|
Active vision techniques use programmable light sources, such as projectors, whose
intensities can be controlled over space and time. We present a broad framework
for fast active vision using Digital Light Processing (DLP) projectors. The
digital micromirror array (DMD) in a DLP projector is capable of switching
mirrors “on” and “off” at high speeds (106/s).
An off-the-shelf DLP
projector, however, effectively operates at much lower rates (30-60Hz) by
emitting smaller intensities that are integrated over time by a sensor (eye
or camera) to produce the desired brightness value. Our key idea is to
exploit this “temporal dithering” of illumination, as observed
by a high-speed camera. The dithering encodes
each brightness value uniquely and may be used in conjunction with
virtually any active vision technique. We apply our approach to five
well-known problems: (a) structured light-based range finding, (b) photometric
stereo, (c) illumination de-multiplexing, (d) high frequency preserving
motion-blur and (e) separation of direct and global scene components,
achieving significant speedups in performance. In all our methods, the
projector receives a single image as input whereas the camera acquires a
sequence of frames.
|
Publications
"Temporal Dithering of Illumination for Fast Active Vision"

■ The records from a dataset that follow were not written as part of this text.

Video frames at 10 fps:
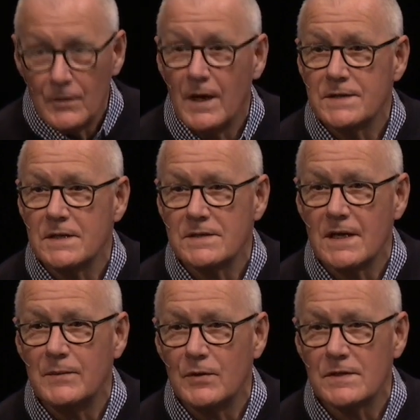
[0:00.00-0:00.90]
You guys didn't
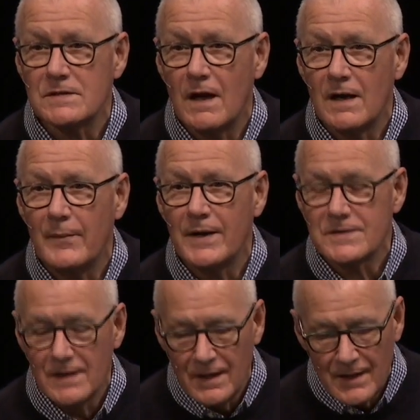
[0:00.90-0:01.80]
seem too excited
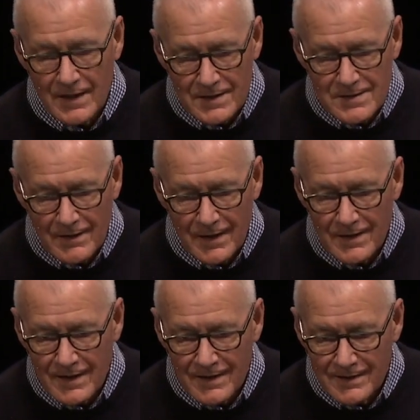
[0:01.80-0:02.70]
about saying that. That's all right,
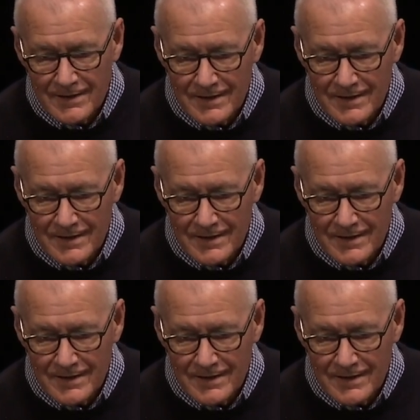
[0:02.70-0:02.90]
okay.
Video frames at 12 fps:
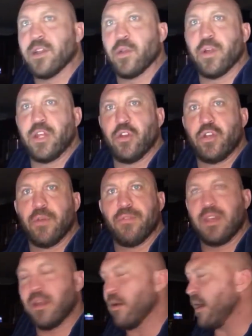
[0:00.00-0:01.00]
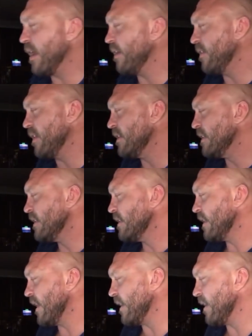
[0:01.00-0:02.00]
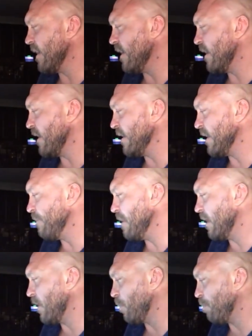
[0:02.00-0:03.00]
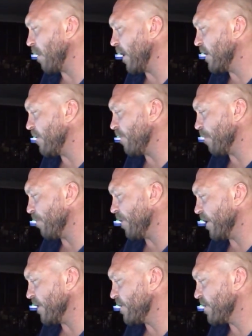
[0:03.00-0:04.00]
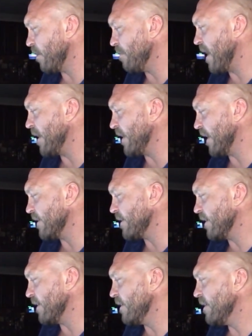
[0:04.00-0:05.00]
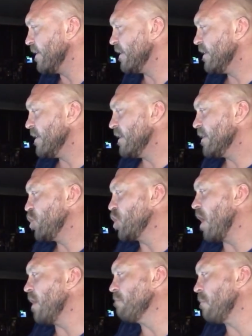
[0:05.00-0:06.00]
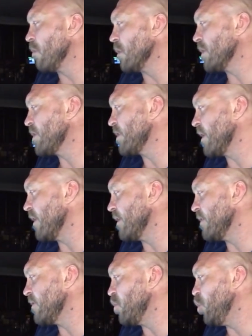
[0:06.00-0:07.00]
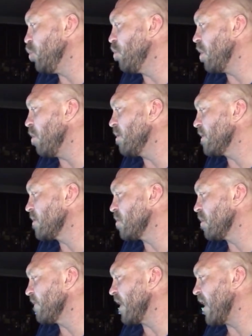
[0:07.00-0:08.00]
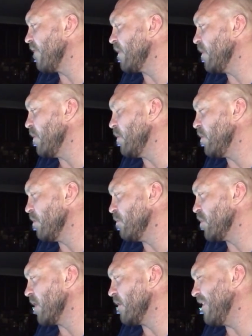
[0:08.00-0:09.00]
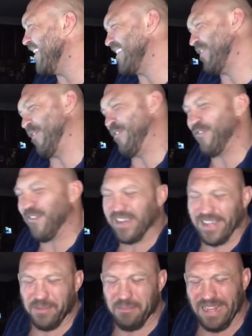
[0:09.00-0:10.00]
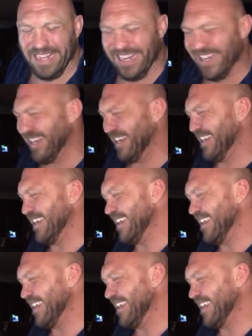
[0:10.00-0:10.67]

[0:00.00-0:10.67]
it and do a YouTube video out of it and give me a little break from things. So I'm not against it. Sean Morris says, you don't deserve to have a YouTube channel. That's fucking mean.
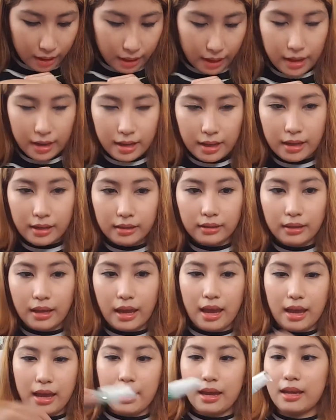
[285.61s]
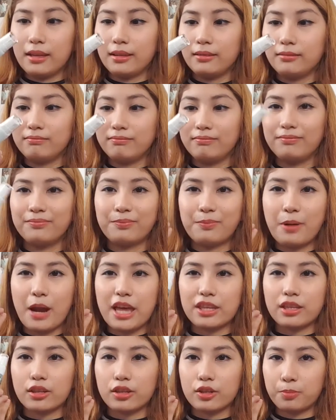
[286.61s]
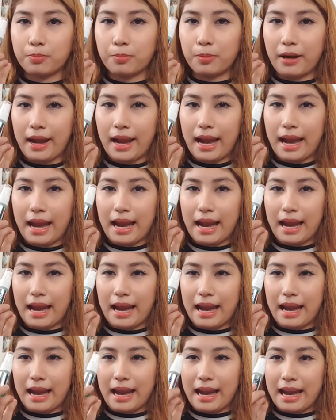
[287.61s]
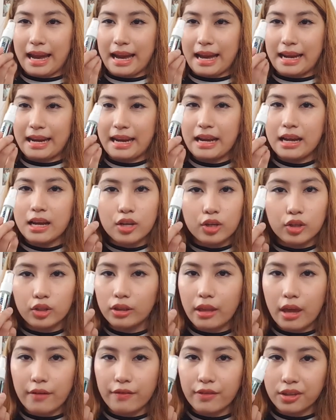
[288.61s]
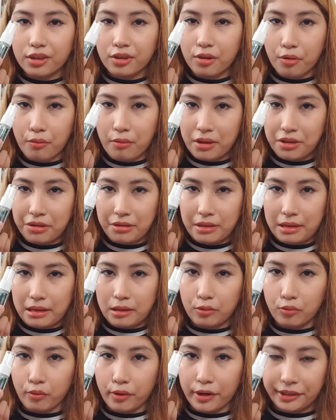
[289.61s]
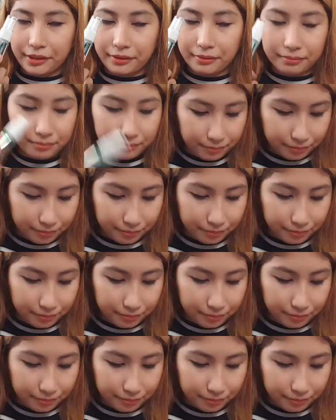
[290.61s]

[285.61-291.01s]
And then breath spray. You'll never know when you need one.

S.G Narasimhan, S. J. Koppal and S. Yamazaki
European Conference on Computer Vision (ECCV),
October 2008.
[PDF]
"Exploiting DLP Illumination Dithering for Reconstruction and
Photography of High-speed Scenes"
S. J. Koppal, S. Yamazaki and S.G Narasimhan
International Journal of Computer Vision (IJCV),
January 2012.
[PDF]
|
Presentation
"Temporal Dithering of Illumination for Fast Active Vision"
Oral Presentation at ECCV 2008:
[PPT]
|
Pictures
|
Calibration of Temporal Dithering:
A calibration image composed of 5 x 5 pixel blocks each with
a different intensity value from 0 to 255 is input to the projector. Each
intensity at a pixel in this calibration image is projected onto a flat
screen using a unique temporal dithering. The high speed camera observes
the projected images at 10 kHz. Notice the significant variation in the
images recorded. The plot shows the patterns emitted by the projector for
4 input brightnesses (165, 187, 215, 255), as measured over 100 camera
frames. The temporal ditherings corresponding to all the 256 input
intensities in the calibration image are collated into a photograph for
better visualization of this principle. The temporal dithering is stable
and repeatable but varies for each projector-camera system.
|
|
Experimental Setup
(Structured light reconstruction):
The Photron PCI-1024 high speed camera is placed vertically
above the Infocus In38 8-bit DLP
projector. A vertical plane is placed behind the scene (statue) for
calibration. Our goal is to obtain correspondences
between the projector and camera pixels at high speeds. A single image
composed of a set of horizontal lines of randomly chosen
colors and intensities is input to the projector via a laptop.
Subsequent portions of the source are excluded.